Book Image

Data Engineering with Alteryx

By : Paul Houghton
Book Image

Data Engineering with Alteryx

By: Paul Houghton

Overview of this book

Alteryx is a GUI-based development platform for data analytic applications. Data Engineering with Alteryx will help you leverage Alteryx’s code-free aspects which increase development speed while still enabling you to make the most of the code-based skills you have. This book will teach you the principles of DataOps and how they can be used with the Alteryx software stack. You’ll build data pipelines with Alteryx Designer and incorporate the error handling and data validation needed for reliable datasets. Next, you’ll take the data pipeline from raw data, transform it into a robust dataset, and publish it to Alteryx Server following a continuous integration process. By the end of this Alteryx book, you’ll be able to build systems for validating datasets, monitoring workflow performance, managing access, and promoting the use of your data sources.
Table of Contents (18 chapters)
1
Part 1: Introduction
5
Part 2: Functional Steps in DataOps
11
Part 3: Governance of DataOps

Understanding the Alteryx platform

The Alteryx platform is the Alteryx software suite that combines processing, managing datasets, and analysis. While a lot of focus in the Alteryx community tends to be on the business user analyst, a data engineer's benefits are extensive. Alteryx as a whole allows for both code-free and code-friendly workflow development, giving it the flexibility to quickly transform a dataset while having the depth to make complex transformations using whatever tool or process makes the most sense.

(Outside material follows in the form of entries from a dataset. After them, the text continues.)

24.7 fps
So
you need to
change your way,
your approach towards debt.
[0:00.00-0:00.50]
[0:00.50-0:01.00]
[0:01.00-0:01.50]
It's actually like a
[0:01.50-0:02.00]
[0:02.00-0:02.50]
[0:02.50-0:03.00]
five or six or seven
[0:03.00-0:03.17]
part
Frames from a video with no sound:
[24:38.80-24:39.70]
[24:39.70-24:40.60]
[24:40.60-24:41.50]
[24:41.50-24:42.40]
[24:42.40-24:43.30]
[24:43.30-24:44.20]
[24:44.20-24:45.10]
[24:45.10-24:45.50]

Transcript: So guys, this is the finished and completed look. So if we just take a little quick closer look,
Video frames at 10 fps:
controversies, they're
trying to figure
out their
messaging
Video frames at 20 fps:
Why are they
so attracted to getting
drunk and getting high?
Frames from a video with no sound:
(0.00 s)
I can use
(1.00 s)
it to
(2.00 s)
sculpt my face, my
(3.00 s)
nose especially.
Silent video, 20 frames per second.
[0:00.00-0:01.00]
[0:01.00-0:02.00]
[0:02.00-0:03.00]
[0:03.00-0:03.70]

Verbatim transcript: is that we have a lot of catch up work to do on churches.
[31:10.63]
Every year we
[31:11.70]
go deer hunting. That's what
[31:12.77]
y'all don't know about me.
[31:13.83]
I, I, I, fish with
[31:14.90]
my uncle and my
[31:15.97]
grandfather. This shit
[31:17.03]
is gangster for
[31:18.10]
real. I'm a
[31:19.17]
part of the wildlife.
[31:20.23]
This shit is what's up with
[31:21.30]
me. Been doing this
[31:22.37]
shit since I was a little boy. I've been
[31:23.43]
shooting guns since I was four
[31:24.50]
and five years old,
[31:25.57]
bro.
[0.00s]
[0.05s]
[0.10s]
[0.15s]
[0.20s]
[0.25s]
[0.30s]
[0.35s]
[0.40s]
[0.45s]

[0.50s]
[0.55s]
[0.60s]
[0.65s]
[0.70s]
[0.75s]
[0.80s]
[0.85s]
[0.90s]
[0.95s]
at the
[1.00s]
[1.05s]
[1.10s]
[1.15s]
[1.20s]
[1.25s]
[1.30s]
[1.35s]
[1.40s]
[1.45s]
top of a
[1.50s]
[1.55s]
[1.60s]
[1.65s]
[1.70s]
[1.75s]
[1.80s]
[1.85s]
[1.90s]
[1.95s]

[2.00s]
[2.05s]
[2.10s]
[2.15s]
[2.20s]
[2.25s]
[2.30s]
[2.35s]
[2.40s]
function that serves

In this section, we will learn about the following:

  • What software is offered in the Alteryx platform
  • How Alteryx can be used with an example business case

The software that makes the Alteryx platform

The Alteryx platform is a collection of four software products:

  • Alteryx Designer: Designer is the desktop workflow creation tool. It is a Graphical User Interface (GUI) for building workflows that interact with the Alteryx Engine, which executes the workflow when run. Designer also enables automated and guided Machine Learning (ML) with the Intelligence Suite add-on. This is in addition to building your own ML data pipelines, and we will discuss both methods in Chapter 8, Beginning Advanced Analytics.
  • Alteryx Server: We publish a workflow to Server when created to run the workflows on-demand or on a time-based schedule. It also holds a simple version history for referencing which version of a workflow ran a particular transformation. Finally, Server makes provision for the sharing of workflows between different users throughout a company.
  • Alteryx Connect: The Connect catalog allows users to find and trace datasets and lineage. The population process is completed by running the Connect Apps, a series of Alteryx workflows with a user input for parameters that identify the different locations where the datasets reside. These apps will extract all the data catalog information and upload it to the connect database for exploration in the web browser. When the source data doesn't contain context information such as field descriptions, you can add them manually to enrich the catalog.
  • Alteryx Promote: Promote is a data science model management tool. It provides a way to manage a model's life cycle, monitor performance and model drift, orchestrate model iterations' movements between environments, and provide an API endpoint to deploy the models to other applications.

    Important Note

    Alteryx software products have Alteryx as part of the name. Generally, the name Alteryx is dropped from the name in discussions and that will often happen throughout this book.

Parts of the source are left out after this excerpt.